We report near 1.3 μm strong photoluminescence (PL) emission from 5-stacked InAs/GaAs quantum dots (QDs) monolithically grown on Si (1 0 0) substrates with 4° miscut towards [110] direction by metal organic chemical vapor deposition (MOCVD). The metamorphic QD samples on Si were grown by three-step method, in which bottom Al0.8Ga0.2As cladding and GaAs waveguide layers were simultaneously incorporated in order to fabricate Si-based QD light emitting devices later. In particular, the GaAs waveguide layer grown with low and high temperature alternated significantly suppresses the upwards propagating of threading dislocations (TDs) into QD region and flattens the surface for latter adjacent nucleation of QDs.
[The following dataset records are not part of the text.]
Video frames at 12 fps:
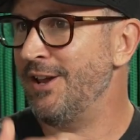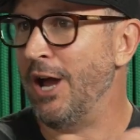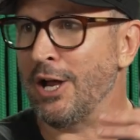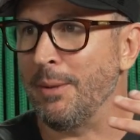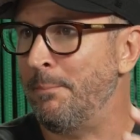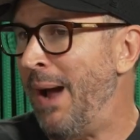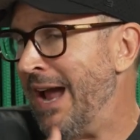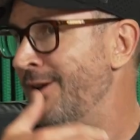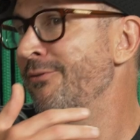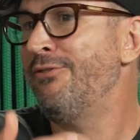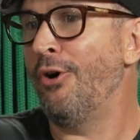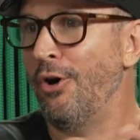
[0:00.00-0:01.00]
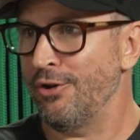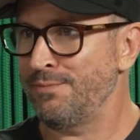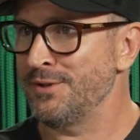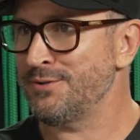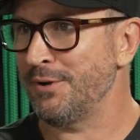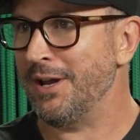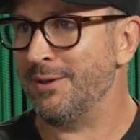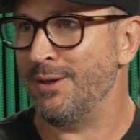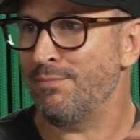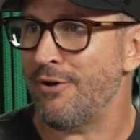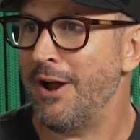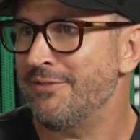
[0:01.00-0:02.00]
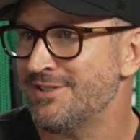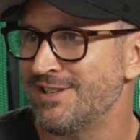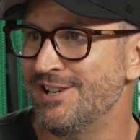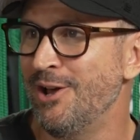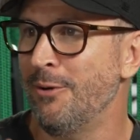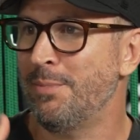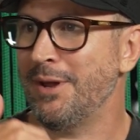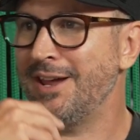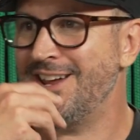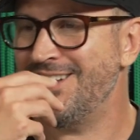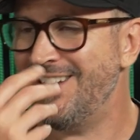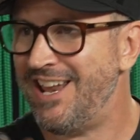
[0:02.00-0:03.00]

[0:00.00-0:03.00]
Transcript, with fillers: a back and forth between the privacy lobby,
As a result, room-temperature photoluminescence intensity of as-grown Si-based InAs/GaAs QD sample attains 87% of that on GaAs and its PL peak as long as 1280 nm with the full width at half maximum value up to 78 nm (i.e., 60 meV). Our study shows the great opportunity of using MOCVD grown Si-based metamorphic QDs for 1.3 μm band light emitting devices.